$19.4M Legal Fees: Stakeholders, CSOs ask Tinubu to order probe of Seplat CEO, board
The Independent Shareholders Association of Nigeria (ISAN) and a human rights and good governance advocacy group under the aegis of Make A Difference Initiative (MADI), have urged President Bola Ahmed Tinubu, to direct relevant agencies to investigate the perpetual breach of corporate governance codes by SEPLAT CEO.
Allegations of racism, favouritism of foreign workers against Nigerian employees have earlier been levelled against the CEO of Seplat Energy PLC, Roger Brown, by employees of the company for which MADI had demanded a definite prosecution of Mr. Brown and even the Board of Seplat Energy Plc, over connivance and conspiracy to flout the country’s immigration laws.
Addressing a Press conference in Abuja yesterday, National Coordinator of ISAN, Comrade Moses Igbrude, urged President Tinubu to save Seplat and the investments of Nigerians and international investors from going down the drains by directing the Financial Reporting Council of Nigeria (FRC) and Security and Exchange Commission (SEC) to do their jobs by taking disciplinary actions and carrying out a thorough investigation into the perpetual breach of corporate governance codes.
He also demanded “the immediate resignation or removal of SEPLAT CEO, Roger Brown, and Independent Non-Executive Directors to ensure an unimpeded investigation into the rot in Seplat before it is too late.”
“As we speak now, the Corporate Affairs Commission (CAC) does not recognize the resolutions passed during the controversial May 10 AGM, yet they are operating as if everything is normal.
“We also urge the President to institute a probe panel composed of the Economic and Financial Crimes Commission (EFCC), the Independent Corrupt Practices and Other Related Offences Commission (ICPC), and other relevant bodies to investigate the circumstances surrounding the so-called N16bn legal fees and other related matters in Seplat Energy PLC.
“We want to know how much of the senseless N16bn professional legal fees was actually paid to lawyers handling the cases.”
According to Comrade Igbrude, Nigerians and investing public deserve to know who the lawyers are and how much was paid to each lawyer or law firms.
“Did those lawyers in any way serve as conduits for any unholy compromises in the legal tussles that resulted in the questionable court injunctions and vacation of court orders in favour of Seplat?
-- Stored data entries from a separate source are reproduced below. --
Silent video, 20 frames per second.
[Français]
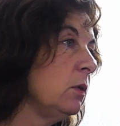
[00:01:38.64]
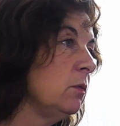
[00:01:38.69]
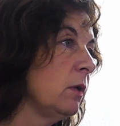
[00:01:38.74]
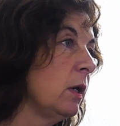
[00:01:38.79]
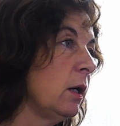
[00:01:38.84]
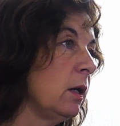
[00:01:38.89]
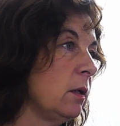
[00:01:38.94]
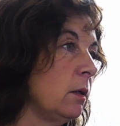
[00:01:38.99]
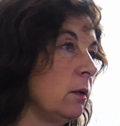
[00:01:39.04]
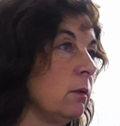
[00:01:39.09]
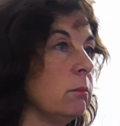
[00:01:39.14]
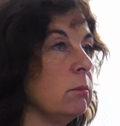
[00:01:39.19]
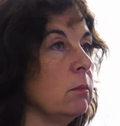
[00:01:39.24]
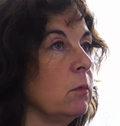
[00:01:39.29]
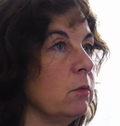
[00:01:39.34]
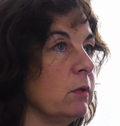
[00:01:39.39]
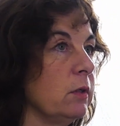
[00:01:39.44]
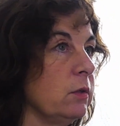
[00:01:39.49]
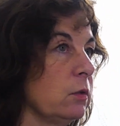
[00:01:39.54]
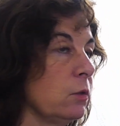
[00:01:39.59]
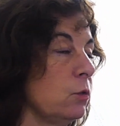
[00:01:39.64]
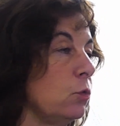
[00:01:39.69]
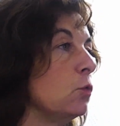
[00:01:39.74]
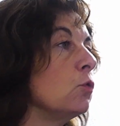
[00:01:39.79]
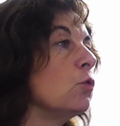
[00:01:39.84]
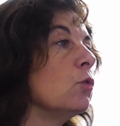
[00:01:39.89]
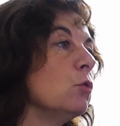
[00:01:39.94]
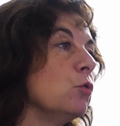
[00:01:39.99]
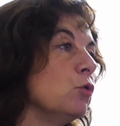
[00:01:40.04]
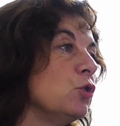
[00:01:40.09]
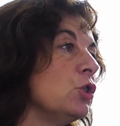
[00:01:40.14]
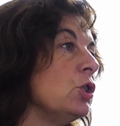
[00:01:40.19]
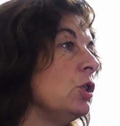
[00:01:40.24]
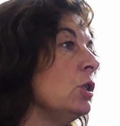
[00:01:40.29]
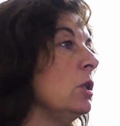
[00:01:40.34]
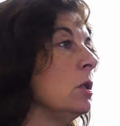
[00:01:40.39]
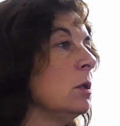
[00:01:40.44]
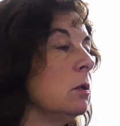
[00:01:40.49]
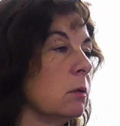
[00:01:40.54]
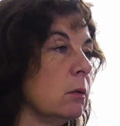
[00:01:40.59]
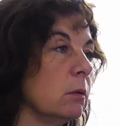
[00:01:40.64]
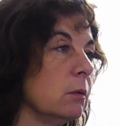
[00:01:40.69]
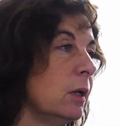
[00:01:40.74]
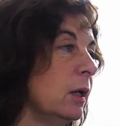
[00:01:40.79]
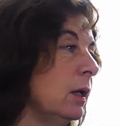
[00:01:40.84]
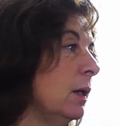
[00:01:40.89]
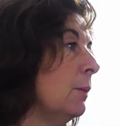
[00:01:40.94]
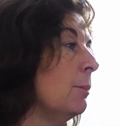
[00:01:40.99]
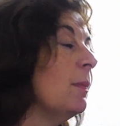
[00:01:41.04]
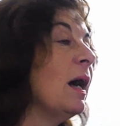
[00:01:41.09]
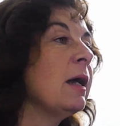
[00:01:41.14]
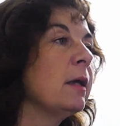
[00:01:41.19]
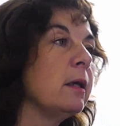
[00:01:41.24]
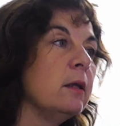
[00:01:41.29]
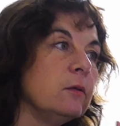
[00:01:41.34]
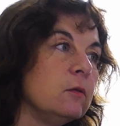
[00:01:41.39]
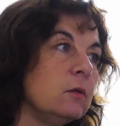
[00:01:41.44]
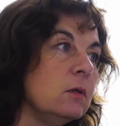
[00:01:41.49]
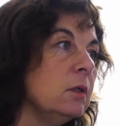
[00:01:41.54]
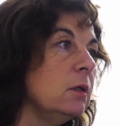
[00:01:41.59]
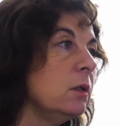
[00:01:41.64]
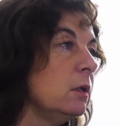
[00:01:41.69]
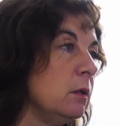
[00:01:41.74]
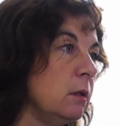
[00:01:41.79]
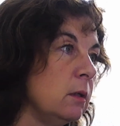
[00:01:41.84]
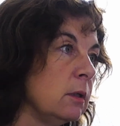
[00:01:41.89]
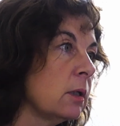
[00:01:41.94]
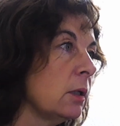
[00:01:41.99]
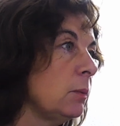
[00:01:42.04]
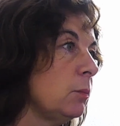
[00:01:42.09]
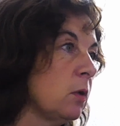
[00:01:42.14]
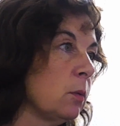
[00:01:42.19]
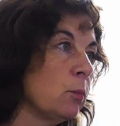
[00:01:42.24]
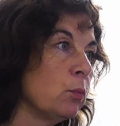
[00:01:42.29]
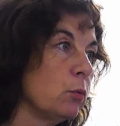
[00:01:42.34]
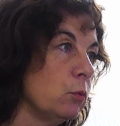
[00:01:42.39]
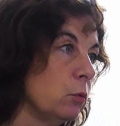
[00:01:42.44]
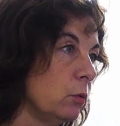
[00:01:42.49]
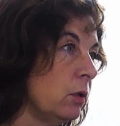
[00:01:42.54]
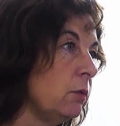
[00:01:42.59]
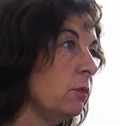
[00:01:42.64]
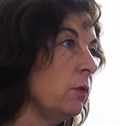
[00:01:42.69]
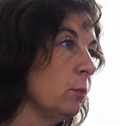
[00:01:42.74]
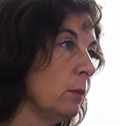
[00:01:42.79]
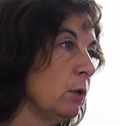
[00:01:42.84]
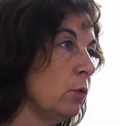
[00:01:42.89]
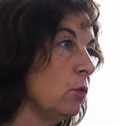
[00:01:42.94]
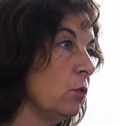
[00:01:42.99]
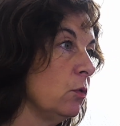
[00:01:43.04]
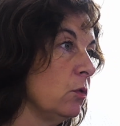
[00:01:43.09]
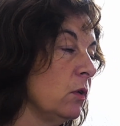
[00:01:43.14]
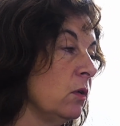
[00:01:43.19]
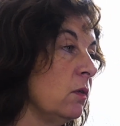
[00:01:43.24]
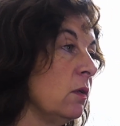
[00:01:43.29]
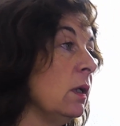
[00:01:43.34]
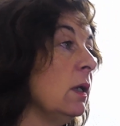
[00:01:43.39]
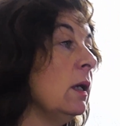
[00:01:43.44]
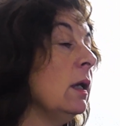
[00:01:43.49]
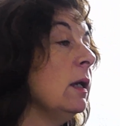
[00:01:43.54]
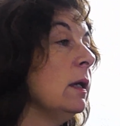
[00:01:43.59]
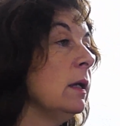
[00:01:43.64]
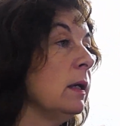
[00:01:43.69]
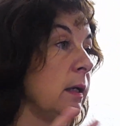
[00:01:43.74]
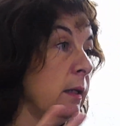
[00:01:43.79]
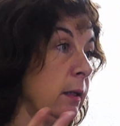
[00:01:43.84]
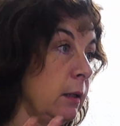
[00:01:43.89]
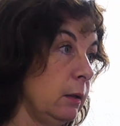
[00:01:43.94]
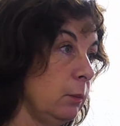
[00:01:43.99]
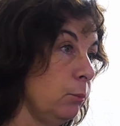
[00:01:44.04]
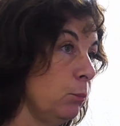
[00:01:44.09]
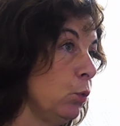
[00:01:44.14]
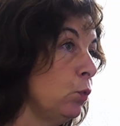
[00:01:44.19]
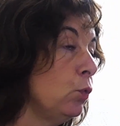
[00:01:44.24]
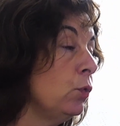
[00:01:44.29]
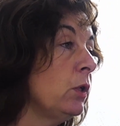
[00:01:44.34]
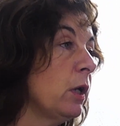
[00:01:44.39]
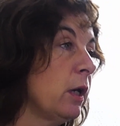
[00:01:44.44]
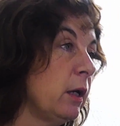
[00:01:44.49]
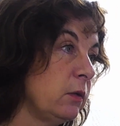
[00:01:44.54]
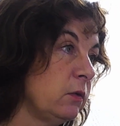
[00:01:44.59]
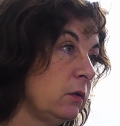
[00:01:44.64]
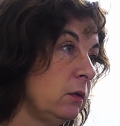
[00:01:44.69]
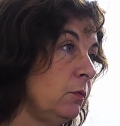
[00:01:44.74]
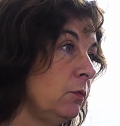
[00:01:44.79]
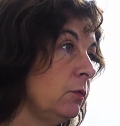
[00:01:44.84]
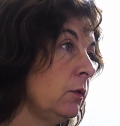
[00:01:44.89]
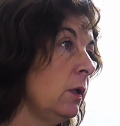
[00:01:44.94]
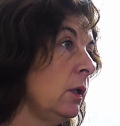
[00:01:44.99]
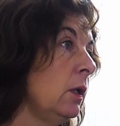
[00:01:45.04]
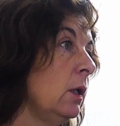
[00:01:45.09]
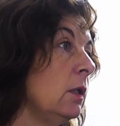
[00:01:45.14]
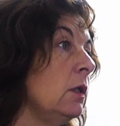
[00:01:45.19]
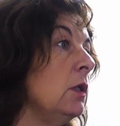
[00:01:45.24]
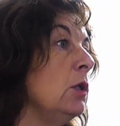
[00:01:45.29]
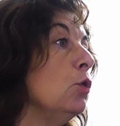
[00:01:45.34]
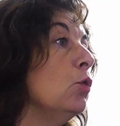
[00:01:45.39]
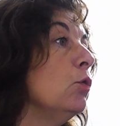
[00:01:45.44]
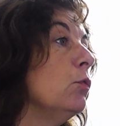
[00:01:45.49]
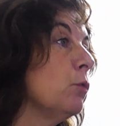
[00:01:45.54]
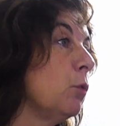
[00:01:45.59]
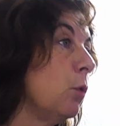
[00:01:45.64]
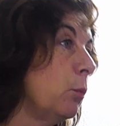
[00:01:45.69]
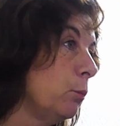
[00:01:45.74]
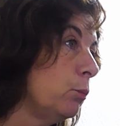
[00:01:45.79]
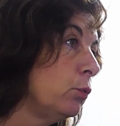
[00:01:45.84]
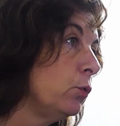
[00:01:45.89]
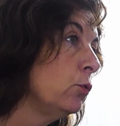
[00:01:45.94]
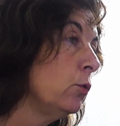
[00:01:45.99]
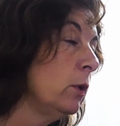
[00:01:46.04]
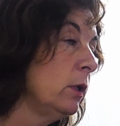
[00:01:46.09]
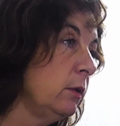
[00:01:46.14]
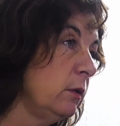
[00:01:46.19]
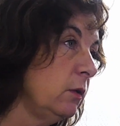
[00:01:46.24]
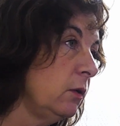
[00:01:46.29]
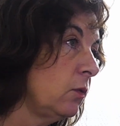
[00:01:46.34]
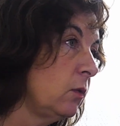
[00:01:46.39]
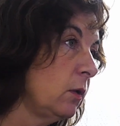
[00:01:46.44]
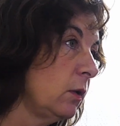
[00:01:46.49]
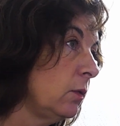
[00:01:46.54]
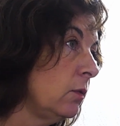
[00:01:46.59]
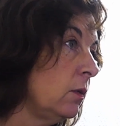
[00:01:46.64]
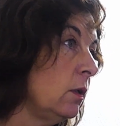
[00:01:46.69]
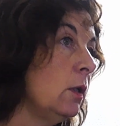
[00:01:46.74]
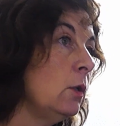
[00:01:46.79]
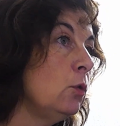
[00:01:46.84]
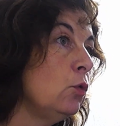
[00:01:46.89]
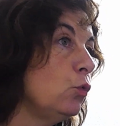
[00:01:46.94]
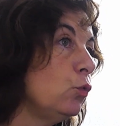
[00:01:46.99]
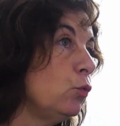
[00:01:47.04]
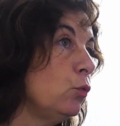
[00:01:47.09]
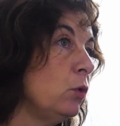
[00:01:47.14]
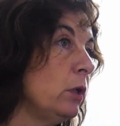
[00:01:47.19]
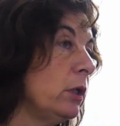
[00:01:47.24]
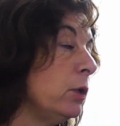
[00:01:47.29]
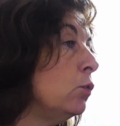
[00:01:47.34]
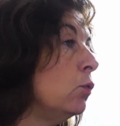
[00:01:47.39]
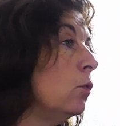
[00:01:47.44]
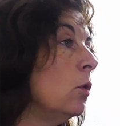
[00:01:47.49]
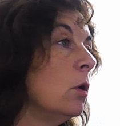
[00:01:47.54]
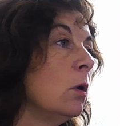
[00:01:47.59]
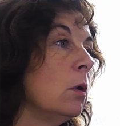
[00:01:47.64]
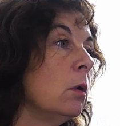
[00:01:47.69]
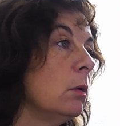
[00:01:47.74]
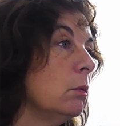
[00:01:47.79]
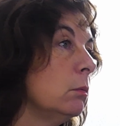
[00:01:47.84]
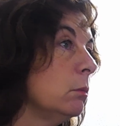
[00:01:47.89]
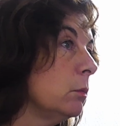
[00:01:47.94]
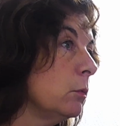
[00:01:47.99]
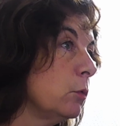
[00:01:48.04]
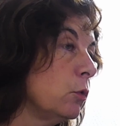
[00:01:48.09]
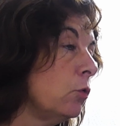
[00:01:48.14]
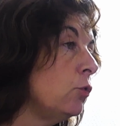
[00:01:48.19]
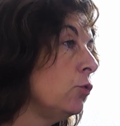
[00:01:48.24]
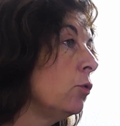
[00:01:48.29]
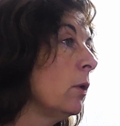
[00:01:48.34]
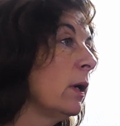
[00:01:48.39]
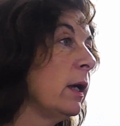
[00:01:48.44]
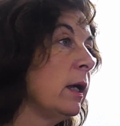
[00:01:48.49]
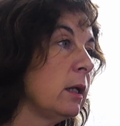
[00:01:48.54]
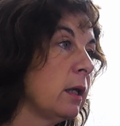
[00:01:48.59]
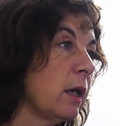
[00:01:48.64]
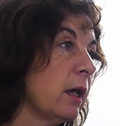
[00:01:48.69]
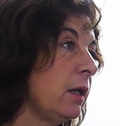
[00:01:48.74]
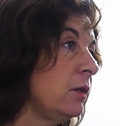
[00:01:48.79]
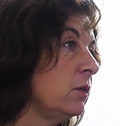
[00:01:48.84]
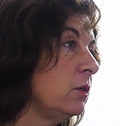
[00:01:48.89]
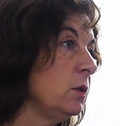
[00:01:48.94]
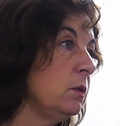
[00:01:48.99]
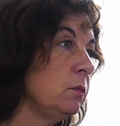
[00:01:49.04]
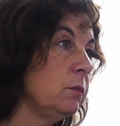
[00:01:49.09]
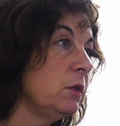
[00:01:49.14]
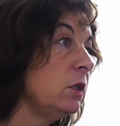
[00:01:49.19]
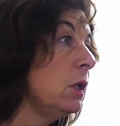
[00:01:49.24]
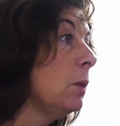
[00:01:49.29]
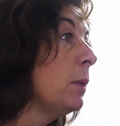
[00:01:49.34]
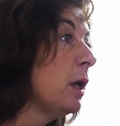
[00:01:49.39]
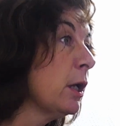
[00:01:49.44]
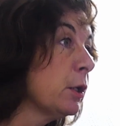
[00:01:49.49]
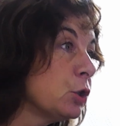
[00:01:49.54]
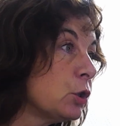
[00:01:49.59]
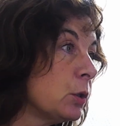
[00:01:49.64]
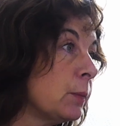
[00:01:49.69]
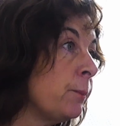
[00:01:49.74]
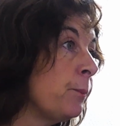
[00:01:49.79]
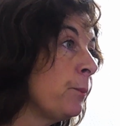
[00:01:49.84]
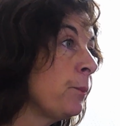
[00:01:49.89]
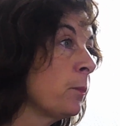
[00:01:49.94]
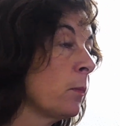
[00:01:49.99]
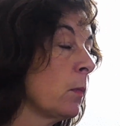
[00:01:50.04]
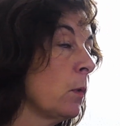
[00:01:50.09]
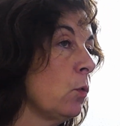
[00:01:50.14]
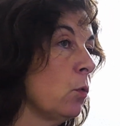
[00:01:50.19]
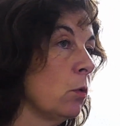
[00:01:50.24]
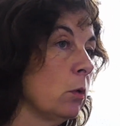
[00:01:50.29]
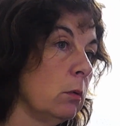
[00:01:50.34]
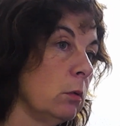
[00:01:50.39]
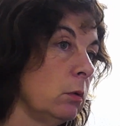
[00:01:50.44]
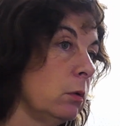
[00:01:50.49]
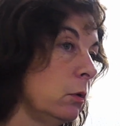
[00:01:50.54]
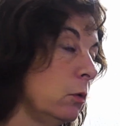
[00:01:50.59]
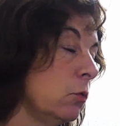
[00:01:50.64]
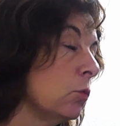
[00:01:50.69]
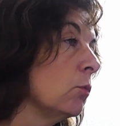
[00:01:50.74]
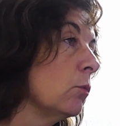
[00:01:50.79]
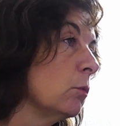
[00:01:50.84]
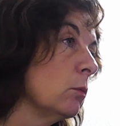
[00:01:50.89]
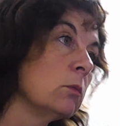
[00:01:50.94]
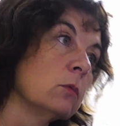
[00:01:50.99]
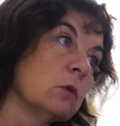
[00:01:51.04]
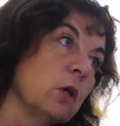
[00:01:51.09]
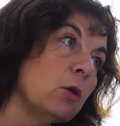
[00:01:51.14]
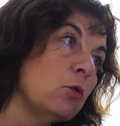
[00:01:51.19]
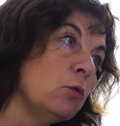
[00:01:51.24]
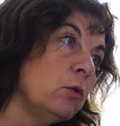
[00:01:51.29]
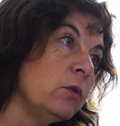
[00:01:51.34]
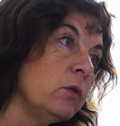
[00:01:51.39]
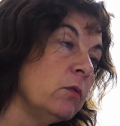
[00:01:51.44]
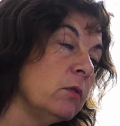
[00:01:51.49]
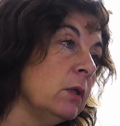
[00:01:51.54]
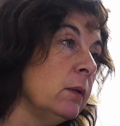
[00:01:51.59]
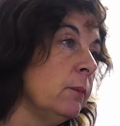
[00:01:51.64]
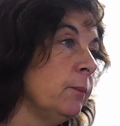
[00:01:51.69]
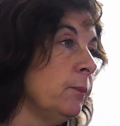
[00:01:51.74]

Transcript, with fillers: va, on va dire, sociologique, marketing, qui décrypte un peu les phénomènes de société, et beaucoup de créatifs qui eux vont plutôt aller détecter tous les courants culturels, créatifs qui émergent. Donc euh, ils sont très cultivés.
“For instance, the Federal High Court injunction in Suit No. FHC/ABJ/CS/726/2023 was discharged on Motion Ex-Parte by the Court of Appeal in less than 48 hours of filling by Seplat without giving the Respondent the opportunity to respond.
“What informed the sudden withdrawal of criminal charges (FHC/AB/CR/149/2023) instituted against Seplat CEO, Roger Brown and the INEDs as well as the restoration of Roger Brown’s visa, work, and resident permit by the Nigerian Immigration Service and Ministry of Interior without any explanation to the public or the endangered Nigerian employees in Seplat whose petition led to the investigation in the first place?
“Why were such important decisions hurriedly and surreptitiously taken immediately the Minister left office at the end of the previous administration?
“Equally worthy of investigation is the silence, inaction, and any complicity of the FRCN, SEC, etc. in the face of the serial breaches of the Nigerian Code of Corporate Governance (NCCG) by the Mr Basil Omiyi-led Seplat Board.
“For instance, Omiyi and Dr. Charles Okeahalam have stayed over 10 years as INEDs on Seplat Board, way beyond the maximum of nine years prescribed by the NCCG to refresh Boards and minimise threats to Board independence.
“Also, SEC is well aware of the infringements on statutory Audit Committee of Seplat such as Omiyi’s written order directing the Committee not to investigate breach of codes of corporate governance, and the forcing out of the Committee Chairman and a member by a controversial AGM and lawsuit.
“While the FRCN and CAC have responded to our petitions assuring action and investigation into the matter, SEC, unfortunately, has continued to look the other way.”